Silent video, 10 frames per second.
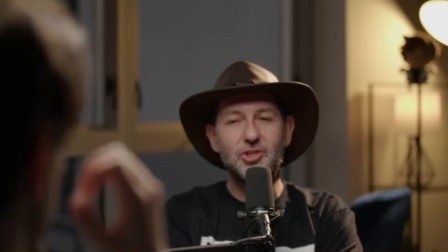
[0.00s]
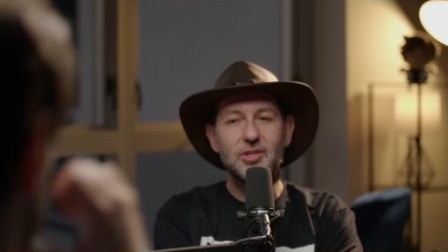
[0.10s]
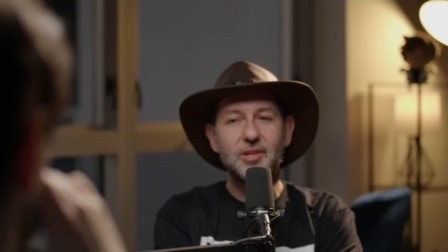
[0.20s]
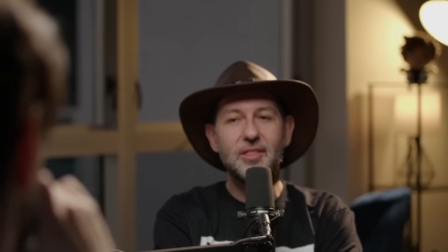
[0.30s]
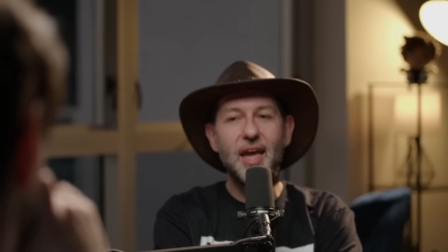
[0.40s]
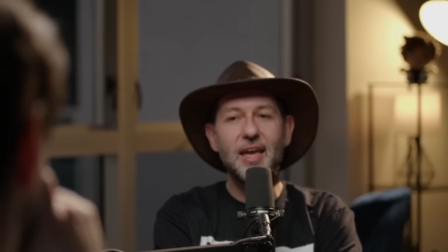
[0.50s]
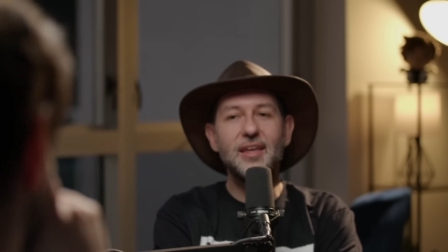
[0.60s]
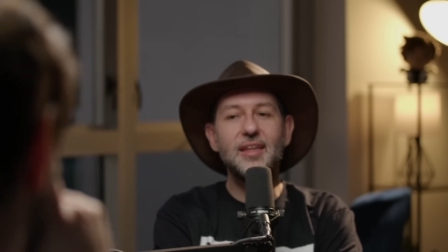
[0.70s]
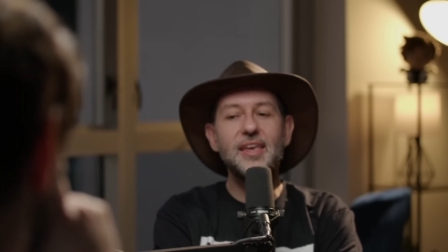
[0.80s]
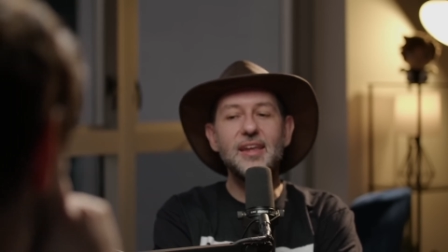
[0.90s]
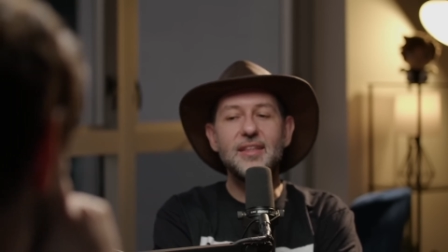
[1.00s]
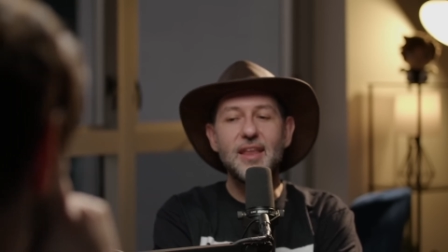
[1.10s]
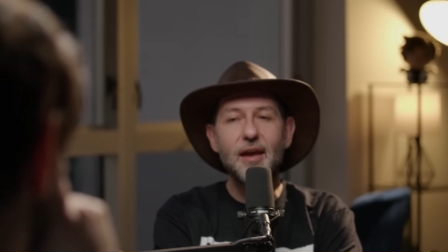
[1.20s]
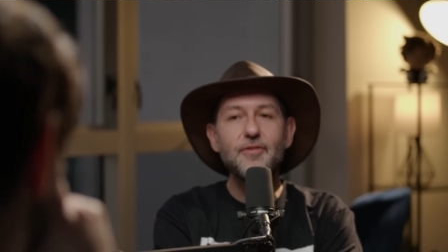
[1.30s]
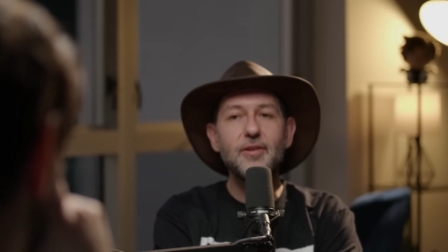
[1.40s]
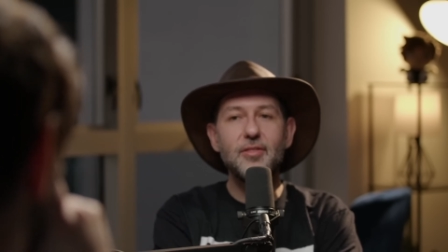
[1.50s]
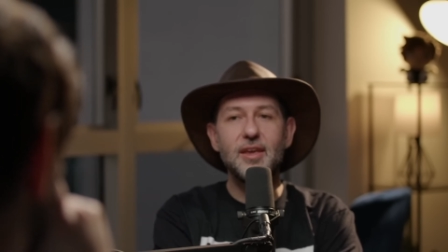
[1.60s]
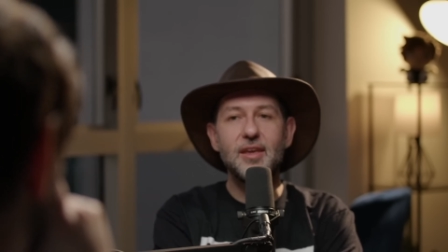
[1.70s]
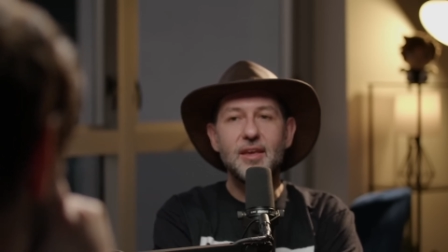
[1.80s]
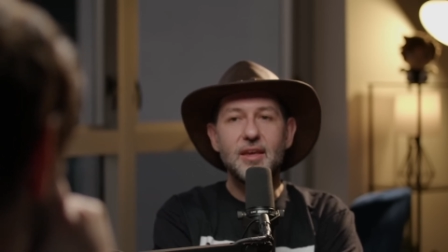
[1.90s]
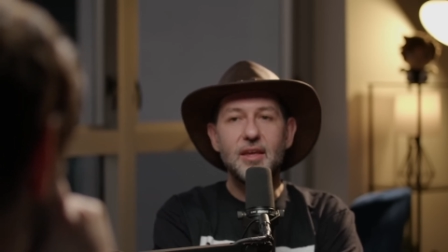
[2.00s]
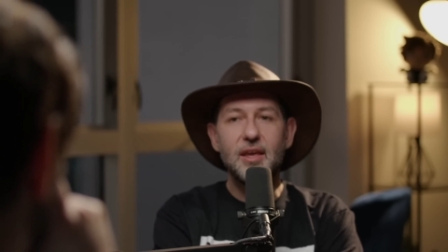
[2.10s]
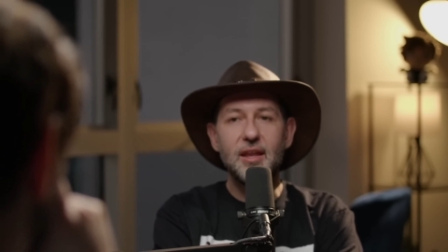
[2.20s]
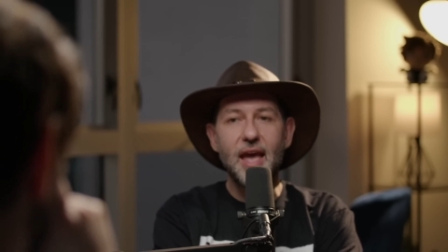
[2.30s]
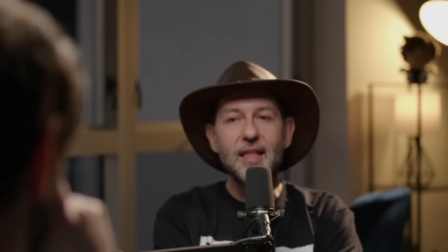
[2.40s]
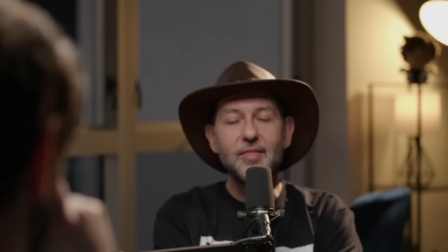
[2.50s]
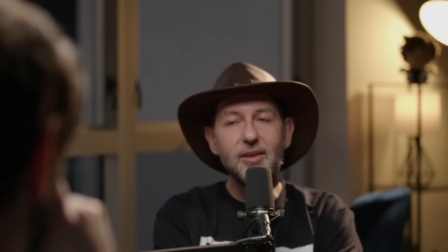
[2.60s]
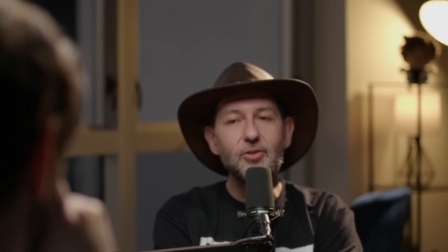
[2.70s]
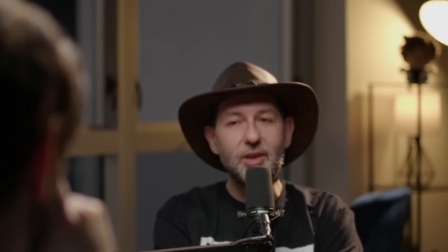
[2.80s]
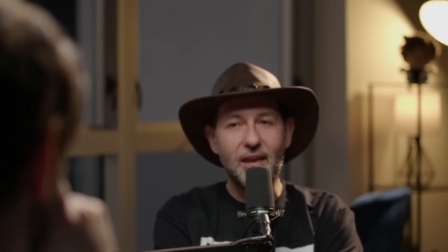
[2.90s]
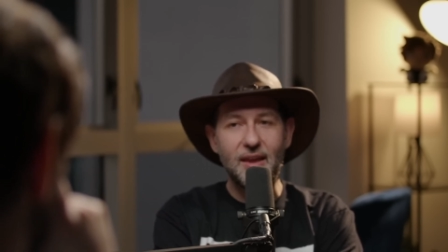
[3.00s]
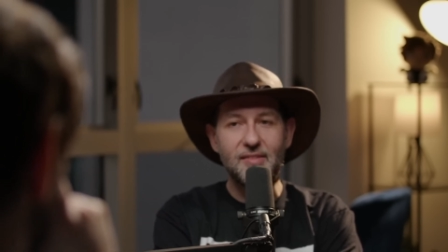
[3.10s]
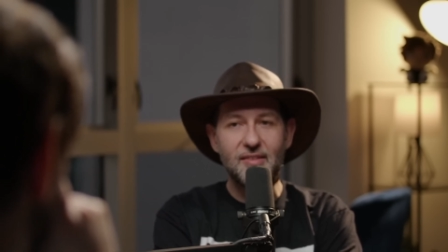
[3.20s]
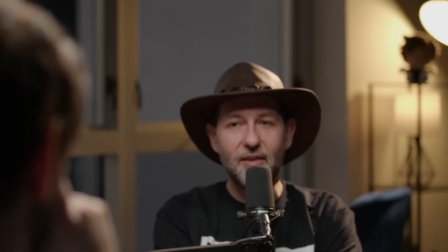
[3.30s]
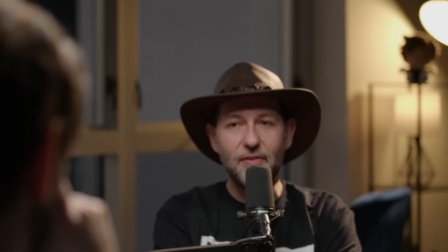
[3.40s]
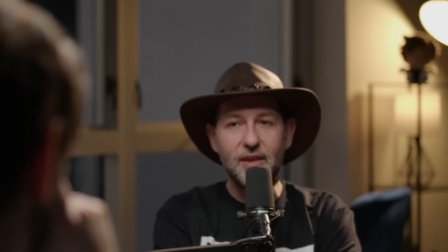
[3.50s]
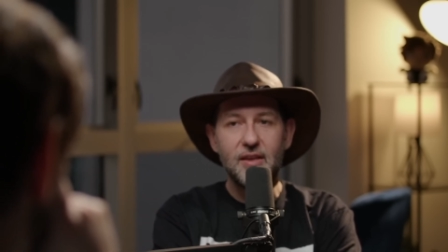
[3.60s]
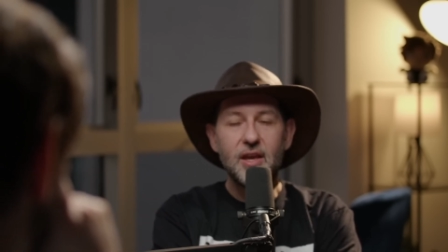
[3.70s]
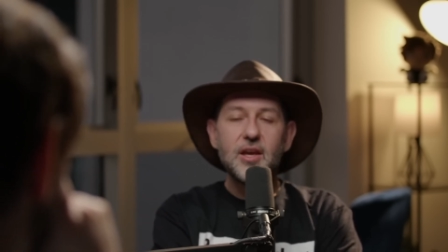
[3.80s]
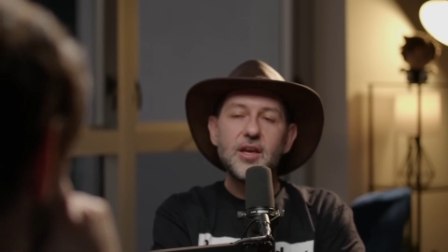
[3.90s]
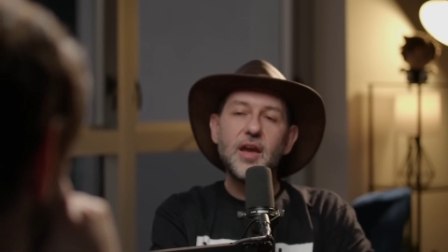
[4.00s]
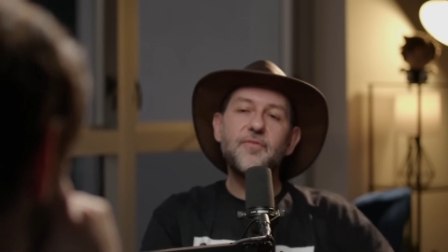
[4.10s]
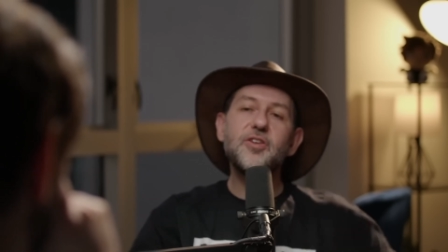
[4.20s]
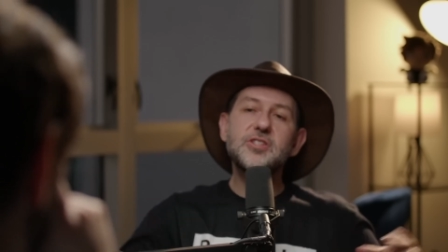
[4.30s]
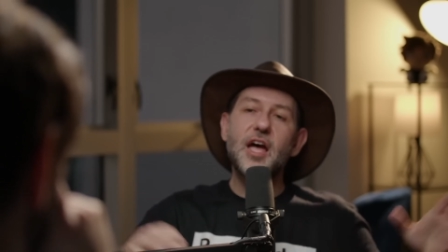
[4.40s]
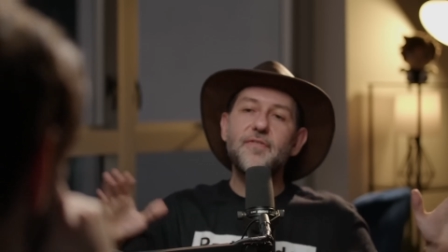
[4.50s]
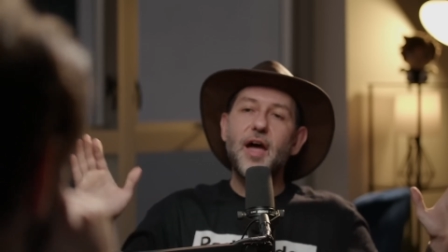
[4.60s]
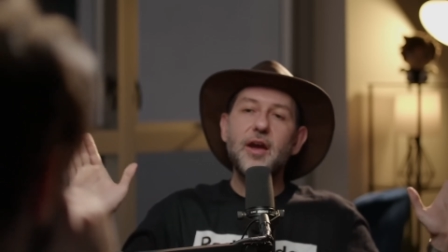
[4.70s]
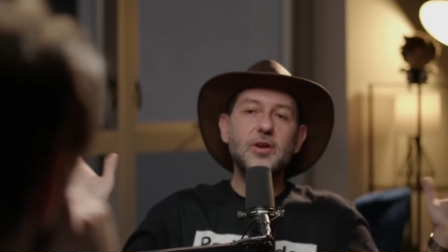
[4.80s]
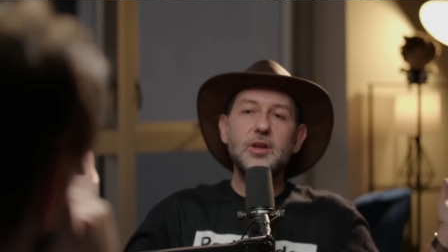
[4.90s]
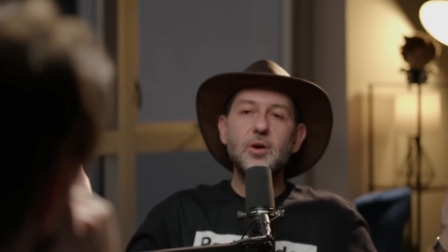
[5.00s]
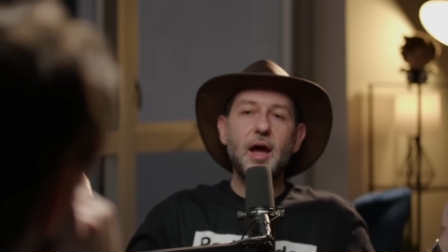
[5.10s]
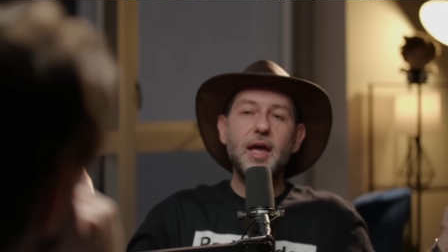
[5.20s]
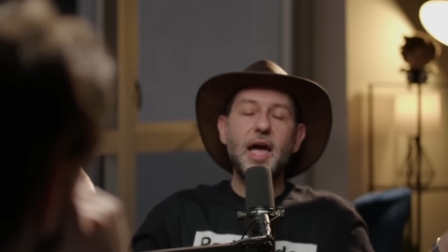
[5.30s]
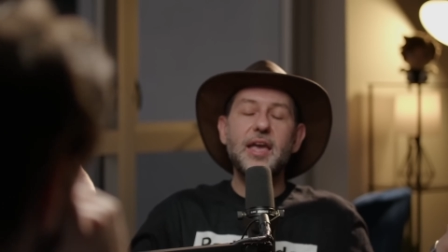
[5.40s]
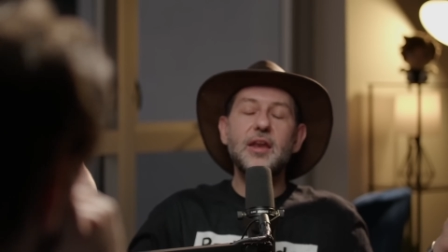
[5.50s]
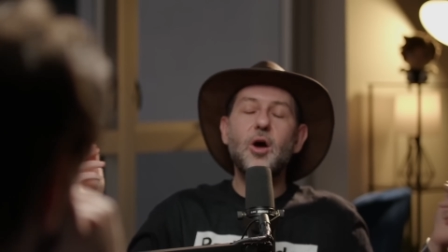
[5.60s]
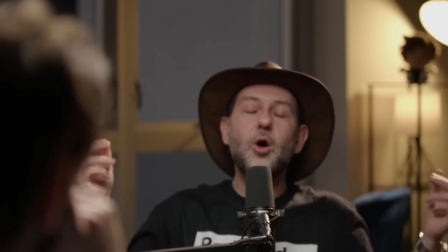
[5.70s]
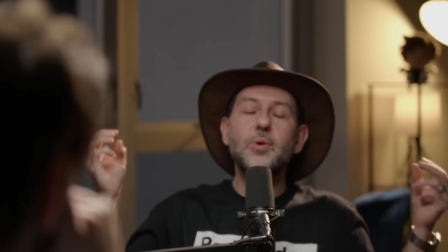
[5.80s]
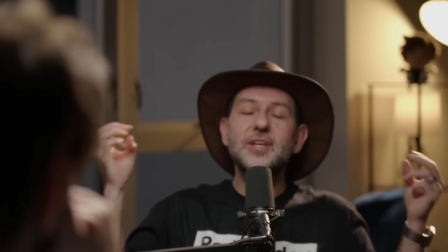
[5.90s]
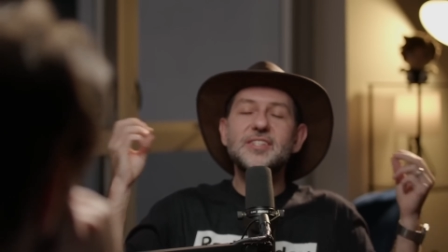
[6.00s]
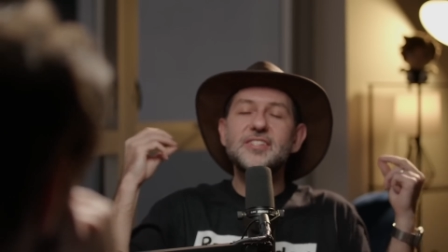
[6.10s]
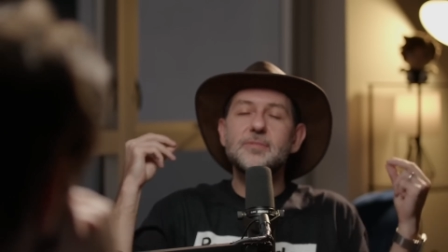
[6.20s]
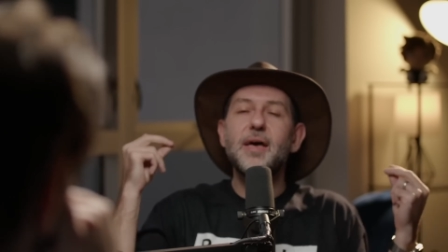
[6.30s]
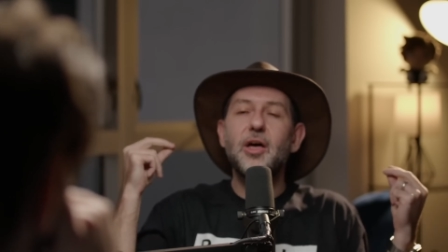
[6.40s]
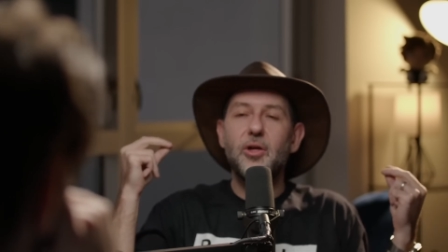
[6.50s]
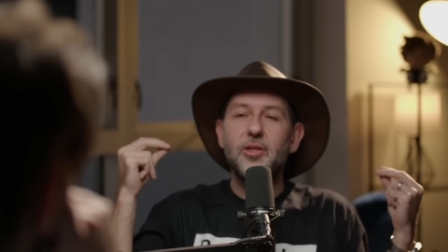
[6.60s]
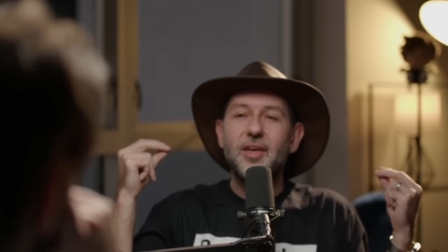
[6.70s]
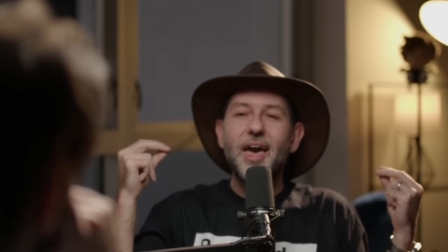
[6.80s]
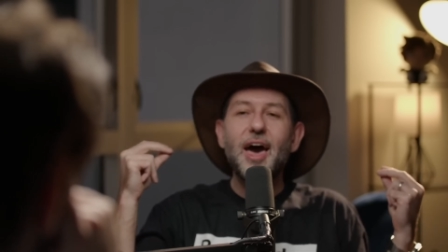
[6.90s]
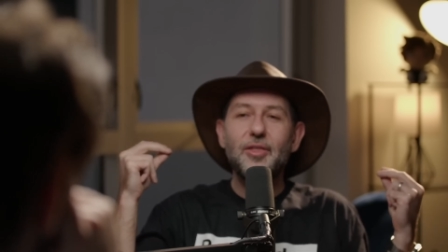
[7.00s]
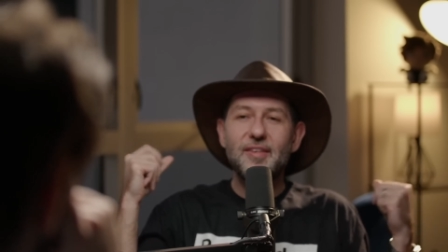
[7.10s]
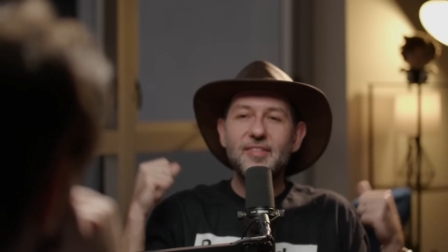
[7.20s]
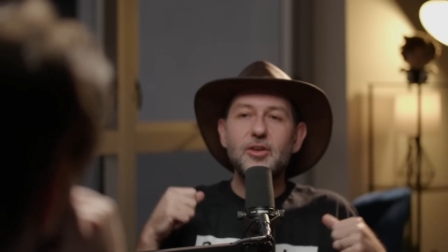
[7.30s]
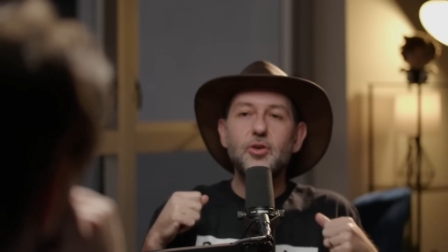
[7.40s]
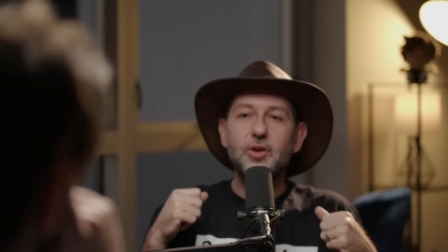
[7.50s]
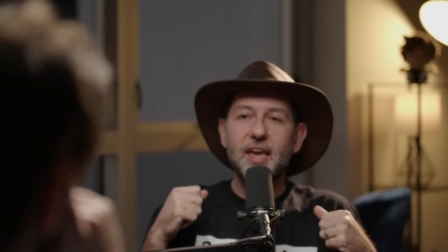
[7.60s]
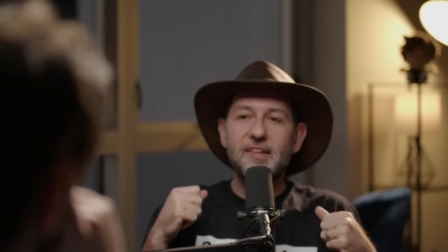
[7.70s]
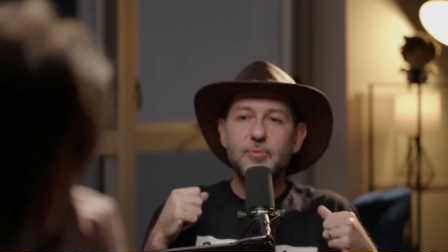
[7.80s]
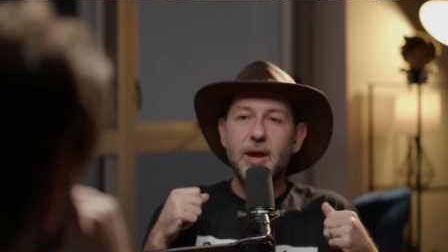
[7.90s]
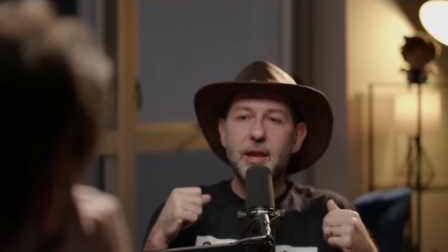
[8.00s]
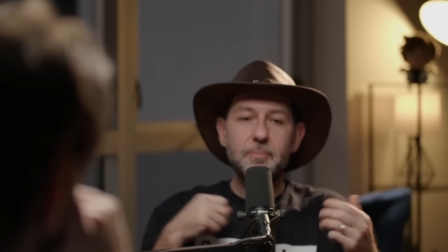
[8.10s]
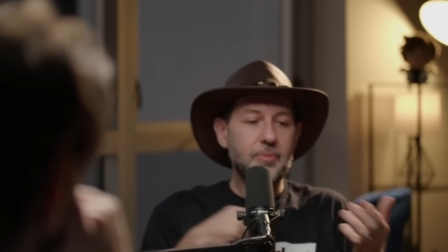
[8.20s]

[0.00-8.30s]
That he definitely, in that legal case, and first off, I already know, I can already smell how this legal case went.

--- --- ---

[WORK ITEM] Return the whole listing word for word, minus its pictures.

[EXERCISE OUTPUT]
Silent video, 10 frames per second.
[0.00s]
[0.10s]
[0.20s]
[0.30s]
[0.40s]
[0.50s]
[0.60s]
[0.70s]
[0.80s]
[0.90s]
[1.00s]
[1.10s]
[1.20s]
[1.30s]
[1.40s]
[1.50s]
[1.60s]
[1.70s]
[1.80s]
[1.90s]
[2.00s]
[2.10s]
[2.20s]
[2.30s]
[2.40s]
[2.50s]
[2.60s]
[2.70s]
[2.80s]
[2.90s]
[3.00s]
[3.10s]
[3.20s]
[3.30s]
[3.40s]
[3.50s]
[3.60s]
[3.70s]
[3.80s]
[3.90s]
[4.00s]
[4.10s]
[4.20s]
[4.30s]
[4.40s]
[4.50s]
[4.60s]
[4.70s]
[4.80s]
[4.90s]
[5.00s]
[5.10s]
[5.20s]
[5.30s]
[5.40s]
[5.50s]
[5.60s]
[5.70s]
[5.80s]
[5.90s]
[6.00s]
[6.10s]
[6.20s]
[6.30s]
[6.40s]
[6.50s]
[6.60s]
[6.70s]
[6.80s]
[6.90s]
[7.00s]
[7.10s]
[7.20s]
[7.30s]
[7.40s]
[7.50s]
[7.60s]
[7.70s]
[7.80s]
[7.90s]
[8.00s]
[8.10s]
[8.20s]

[0.00-8.30s]
That he definitely, in that legal case, and first off, I already know, I can already smell how this legal case went.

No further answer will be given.